Bugünkü Yazarlar Tüm Yazarlar
Alanur ÖZALP

Alanur ÖZALP

PSİKOLOG GÖZÜYLE

Süt içmeyen çocuklar

Bazı çocuklara süt içirmek zordur. Anneler sütün çocuklar için ne kadar önemli olduğunu bilirler. Bu durumda çocuklarının daha fazla süt içmesini isterler. İstedikleri kadar çok süt içiremezlerse kendilerinin başarısız olduklarını düşünürler. Bu düşünce onları daha çok paniğe sokar. İyi anne olamama korkusuna kapılırlar. Bu korku onları baskı altına alır. Bu baskı ile çocuklarının üzerine daha fazla düşerler. Özellikle 2-3 yaş arasındaki dönem annelerin çocuklarına daha fazla süt içirebilme paniğini yaşadıkları dönemdir. Bu dönem ise çocukların inatçılık dönemi olduğu için çocuklar annelerinin baskısına farkında olmayarak karşı çıkar. Anne ile çocuk arasında bir güç çatışması yaşanır. Bu çatışmayı çoğunlukla çocuk kazanır. Çünkü anne çocuğu için en iyiyi istemektedir. Anne pes ettikçe çocuk huzursuz olur. Bu panik çocuğu huzursuz eder. Bu defa çocuk korkar, ne yapacağını şaşırır, huzursuz olur. Bu mutsuzluk anneden çocuğa çocuktan anneye geçer.

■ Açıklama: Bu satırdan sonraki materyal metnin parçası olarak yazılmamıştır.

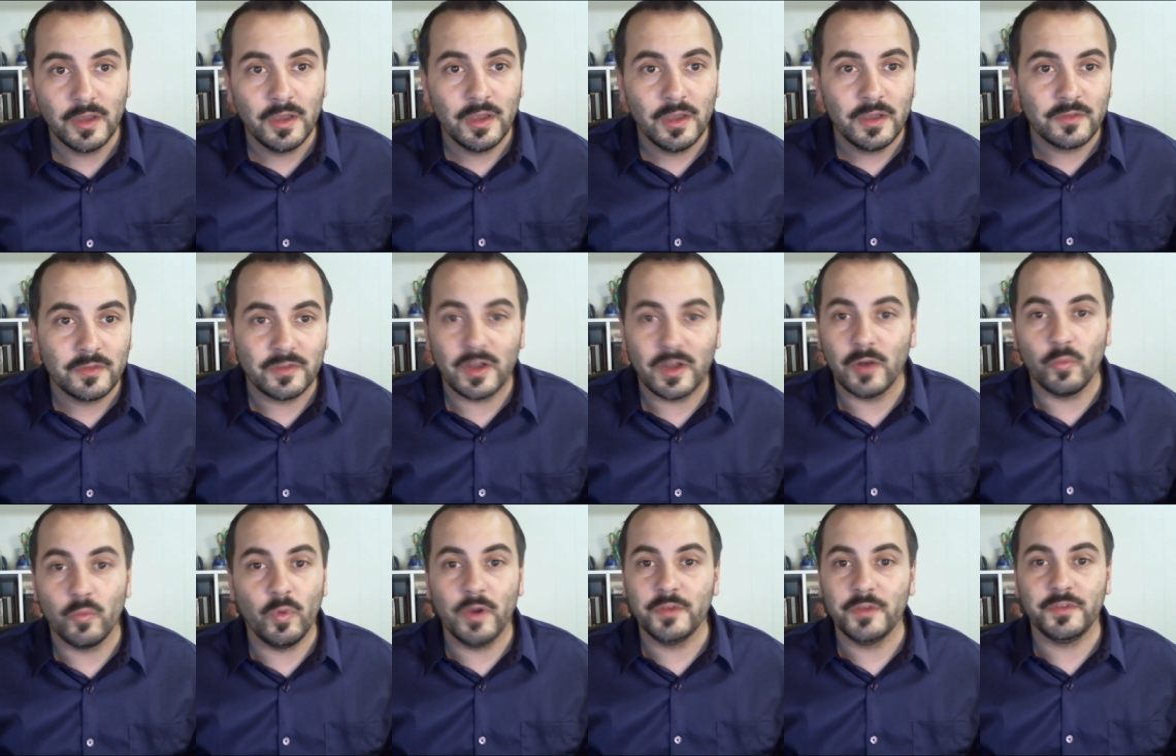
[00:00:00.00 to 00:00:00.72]
It's not a
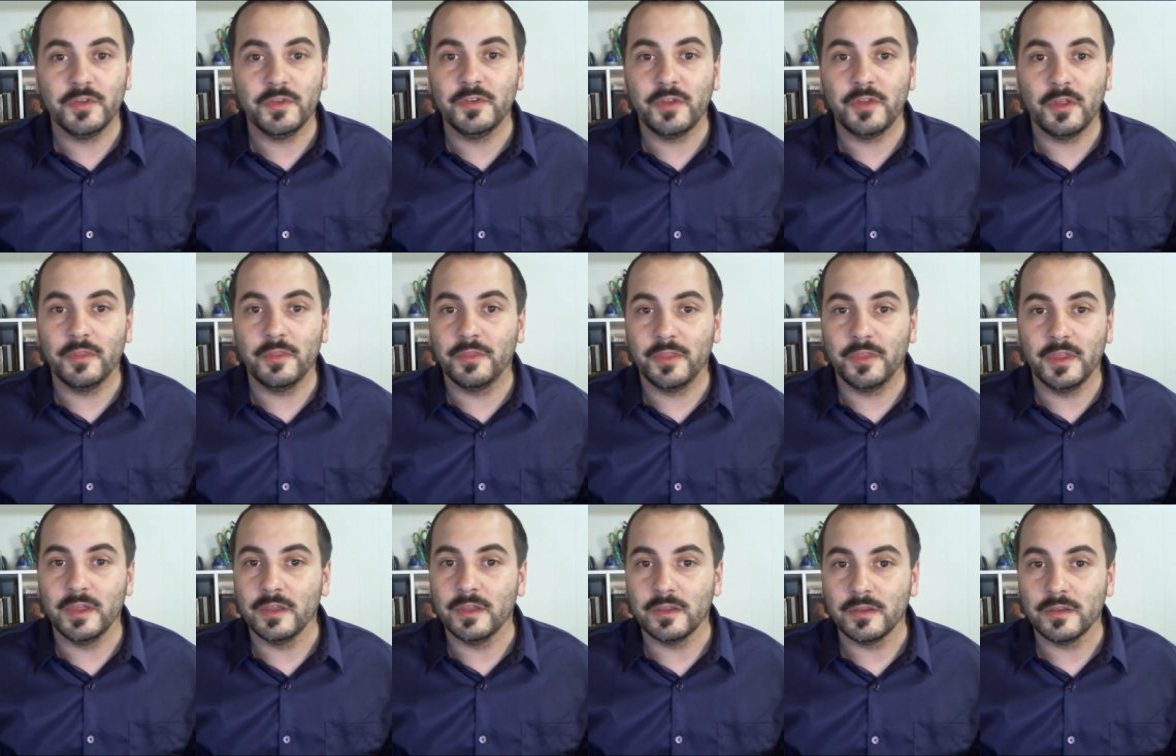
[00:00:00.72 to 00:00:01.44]
once and done
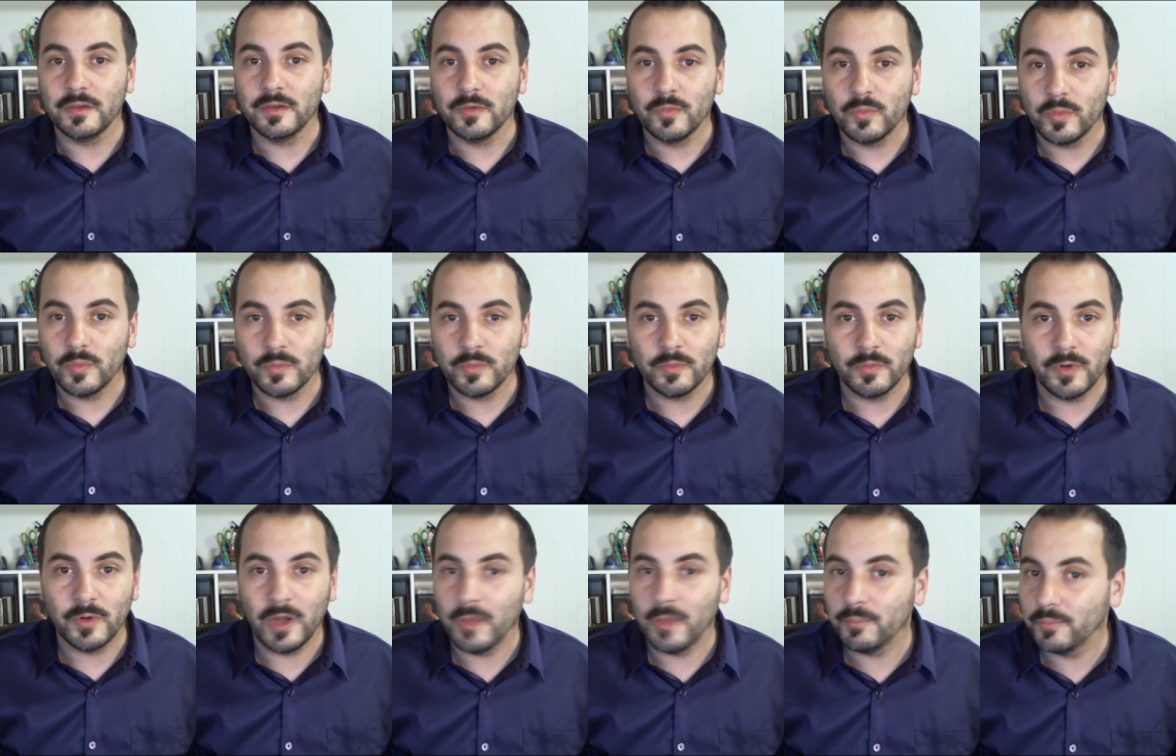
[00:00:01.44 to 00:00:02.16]
thing.
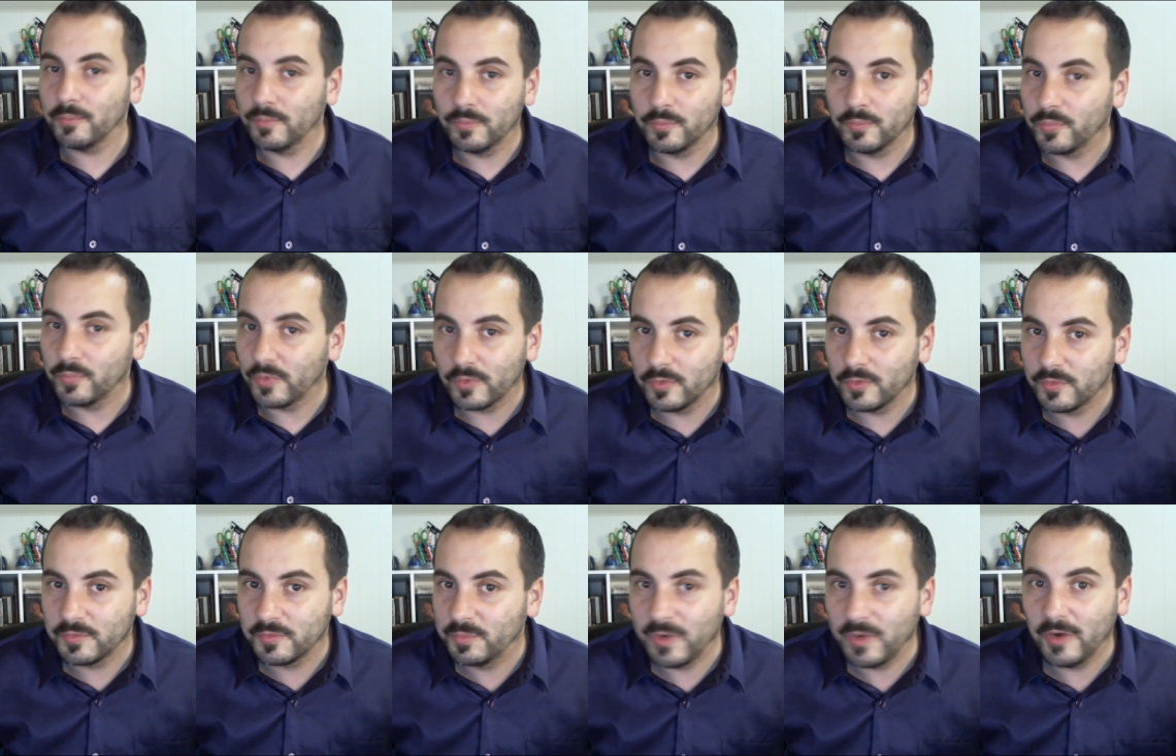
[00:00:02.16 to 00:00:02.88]
We're not
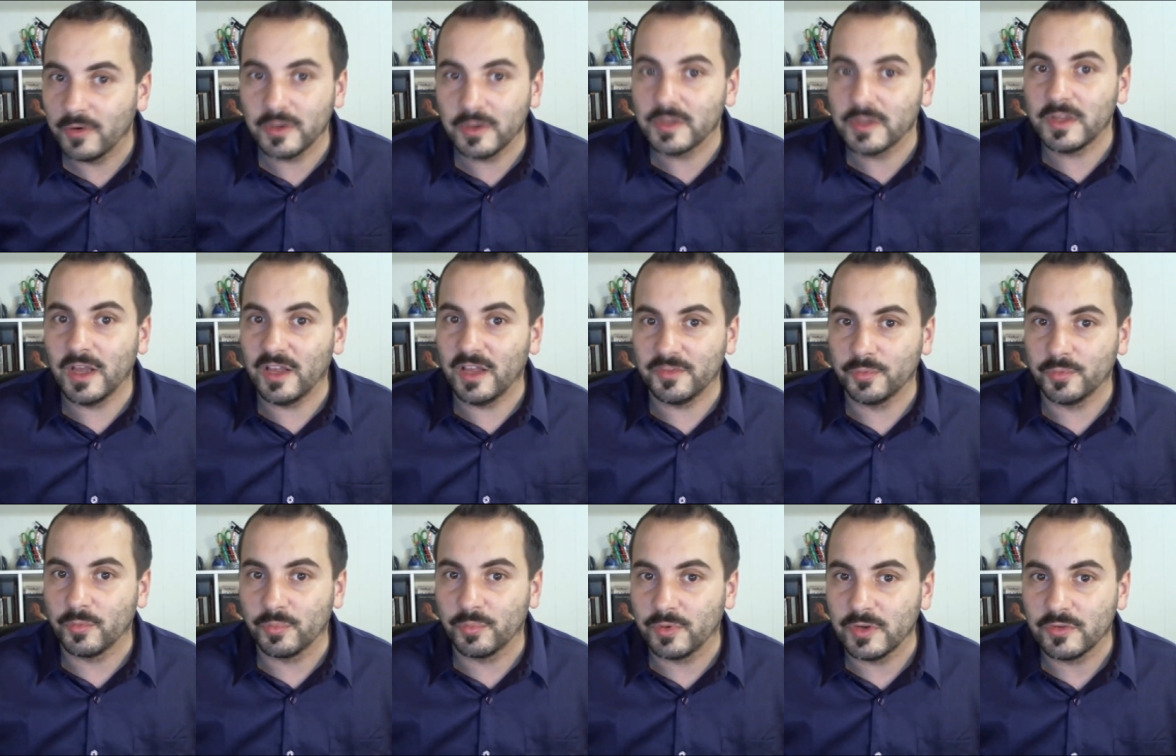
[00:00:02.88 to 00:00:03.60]
prosperity
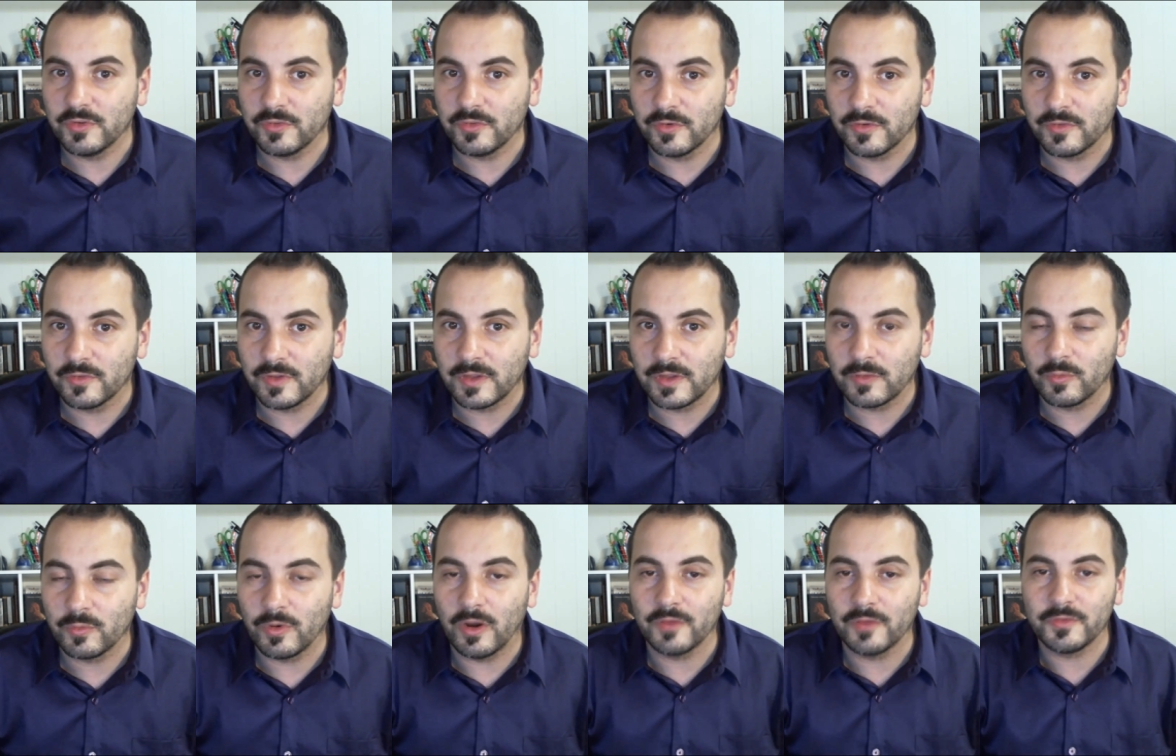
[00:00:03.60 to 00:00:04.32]
gospel preachers like
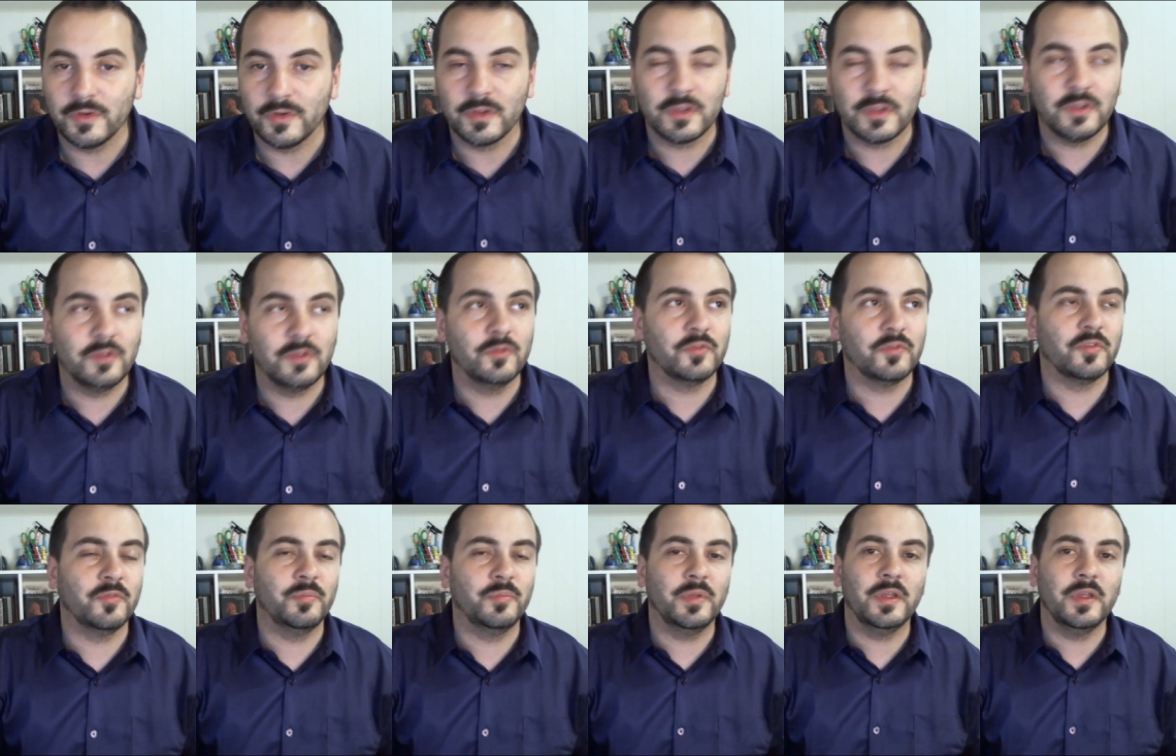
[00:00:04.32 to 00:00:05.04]
we're often accused
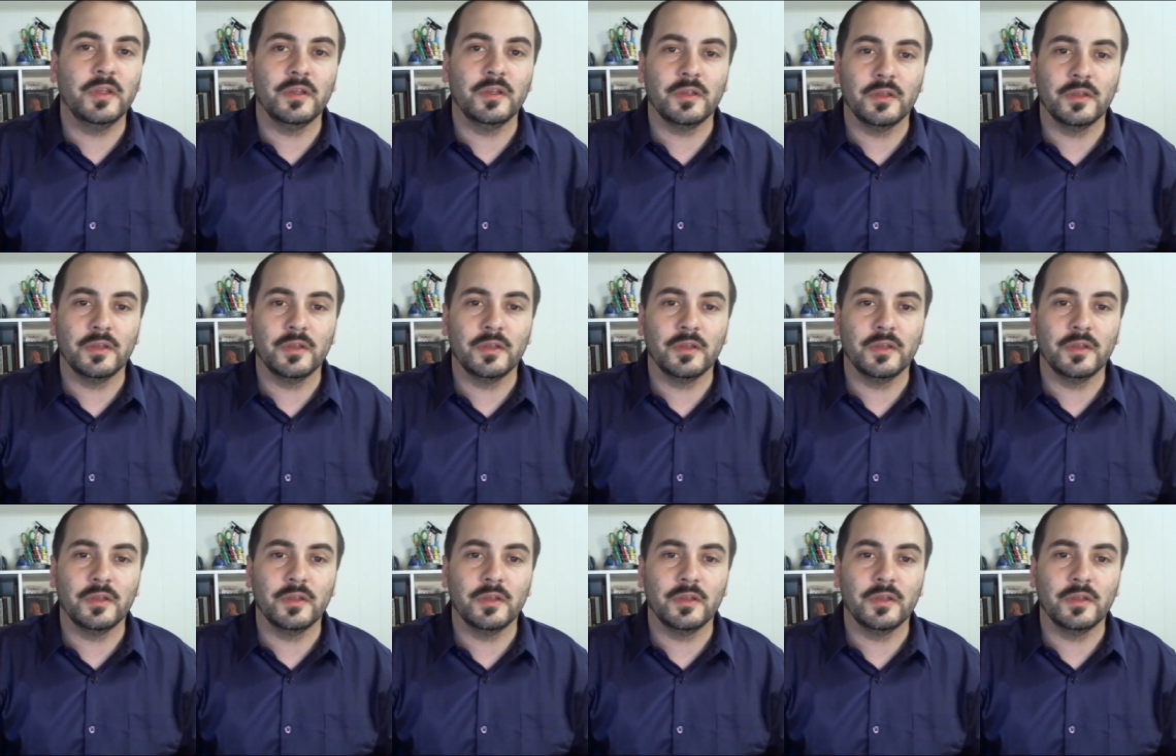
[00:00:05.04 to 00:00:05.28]
of being,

Çocuk başka besinleri iştahla yiyor olabilir. Bu anne için yeterli değildir. O süt konusunu çoğunlukla olmazsa olmaz hale getirebilir. Anneler bazen sütün içine değişik maddeler koymayı dener. Bazen de sütü sıcak ya da soğuk verme yoluna giderek, defalarca devreye girerek başarılı olmayı denerler. Bazen ise gündüz veya gece çocuk uykuda iken ona süt vermeyi denerler. Her zaman kendi çocuklarını başka arkadaşlarının çocuklarıyla kıyaslarlar. Eğer çevresinde iştahlı çocuklar varsa annenin paniği artar. Eğer çevresinde de iştahsız çocuklar varsa rahatlar. Bir süre sonra yine daha fazla süt içirme isteği ortaya çıkar. Eğer kendi istediği kadar süt içiremiyorsa mutsuzluğu artar. Bazen eşine bu konuda yardımcı olması konusunda baskı kurar. Böyle durumlarda eşlerin hoş görülü olmaları gerekir. Çünkü bu gergin, mutsuz, kendini başarısız ve kötü bir anne olarak kabul eden anneyi rahatlatmak hem anne hem de çocuk için doğru bir yaklaşım olacaktır. Bazı babalar bunu çok iyi bir şekilde başarır. Bu çekişmeli mutsuz ilişkiyi mutluluğa dönüştürmeyi başarırlar. Bazıları ise zaten iyi anne olamadığı için kendini suçlayan anneyi bir de onlar suçlayarak onu yaralarlar. Bu gibi durumlarda aileye bir danışman psikolog yardımcı olabilir. Çünkü sorun süt içmek değil başarılı ve iyi bir anne olmaktır. Bu istek doğal olarak tüm annelerde zaten vardır.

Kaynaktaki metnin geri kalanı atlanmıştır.